Big Dipper’s lineage is an indie-rock roots cornucopia. The band—guitarists Gary Waleik and Bill Goffrier, drummer Jeff Oliphant, and bassist Steve Michener (later replaced by Tom Brewitt)—formed in 1985 from remnants of The Embarrassment and the Volcano Suns. And like those combos, Big Dipper has remained a cult fetish for those enamored of that era when indie rock more fully embraced the second half of that genre tag. By grafting the nervous energy of their post-punk ancestry onto looping hooks and surreal lyrics that read like some post-grad thesis and presenting it onstage in cardigans and clunky shoes, they created a “geek rock” template that was sonically as wide open as a suburban summer sky at night.
Merge’s amazing three-CD retrospective, Supercluster, had the band coming together for some reunions in 2008, and the time together has evolved into the first new Big Dipper album in 22 years, Crashes on the Platinum Planet, on Almost Ready. The record finds the band’s crafty melodies and oddball observances understandably less manic, but just as catchy. I recently caught up with Waleik via email to, uh, catch up.
Let’s get the obvious out of the way: why now, why the reunion?
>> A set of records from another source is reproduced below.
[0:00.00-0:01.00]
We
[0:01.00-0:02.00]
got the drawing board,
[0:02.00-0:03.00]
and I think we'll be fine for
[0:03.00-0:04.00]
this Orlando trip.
Did getting some shows under your belt in the wake of the Supercluster comp kickstart the idea?
Gary Waleik: I wouldn’t call this a reunion really. In 2008, it was a reunion because it was the original line-up celebrating its past in connection with the release of Supercluster. Over the last four years, we’ve convened only very sporadically to record some new songs, and to our amazement (and shock and maybe even horror), we’ve come up with enough good songs for a record. We’ll play some shows to support the release, but I would not call it a reunion.
Crashes on the Platinum Planet shows that the dexterous vocabulary of the band has certainly not slipped in the intervening years. What books have you been reading as of late or what other influences have seeped into Big Dipper’s lyrical world?
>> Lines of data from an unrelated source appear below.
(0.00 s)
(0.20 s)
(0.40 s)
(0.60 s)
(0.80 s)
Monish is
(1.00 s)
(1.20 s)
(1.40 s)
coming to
GW: I’ve been reading Jonathan Lethem, Jewish mystics, WC Heinz and probably a lot more non-fiction than I used to. So I guess my lyrics have a more realistic surrealism to them, if that makes any sense. I can’t speak for Jeff or Bill.
Listening to the new album, the fun, oddball phrasings and hooks are all there, then “Happy New Year” comes along and gets me thinking that it’s maybe the most pretty and saddest tune you’ve ever released.
GW: I think that was written by Bill when things were not going as well in his life as he would have liked. Once he got through the sadness, he emerged with punk guns ablazing. Listen to the lyrics of “New Machine” and “Pit Bull Cruiser” for the proof!
Robert Pollard: a contemporary, protege, or influence for Big Dipper? (The song “Robert Pollard” is the first single off Crashes on the Platinum Planet.)
GW: Definitely not a protege. He needs no protection or guidance from anyone. He is, however, a contemporary and an influence. And the influence is reciprocal. I’m still blown away that he likes Big Dipper.
Can you tell me about the making of the “Faith Healer” video?
GW: We got a budget for that from Homestead and contacted a filmmaker we knew named Kelly Reichardt. Bill did the storyboard and some of the props, and we improvised as we went along—and danced a lot. We filmed in some industrial space in South Boston and had a blast doing it. It actually got played a bunch of times on MTV, so it was a worthwhile project.
While Heavens is a highly underrated, indie rock masterpiece, and I think Craps is much better than its weird rep, I wonder what you think of Slam (the band’s ill-fated 1990 major label debut and last album) these days? Can you tell me what state the band was in at the time, the recording process, and how you were feeling about it when it came out?
GW: We had a blast recording Slam and felt really good about it when it came out. It’s the way all parents feel about their children at the outset. Since then, our opinions have diverged. Steve thinks it’s a great record. I disagree. I think a few of the songs are wonderful, but the record is not a good one. It was the wrong record for us at exactly the wrong time.
How did you get together with Almost Ready Records?
GW: Harry Howes had reissued The Embarrassment’s “Sex Drive” 45, and Bill had a good experience with that. Almost Ready was the only label we could find that had any confidence in us at all, so we went with that label.
Do you still work for NPR? What do the other Dippers do to pay the bills?
GW: Yes, I produce NPR’s weekly sports program, Only a Game. Bill teaches art in the Boston area; Steve’s a nurse in Oregon; Tom’s a stay-at-home dad; and Jeff is a mover and shaker in the world of high finance.
Considering Big Dipper was “indie rock” before it became whatever the hell people canonize it as today, what would you call Big Dipper, genre-wise, if you were a 25-year-old today stumbling upon Heavens?
GW: Pop music. Eccentric pop, but definitely pop music.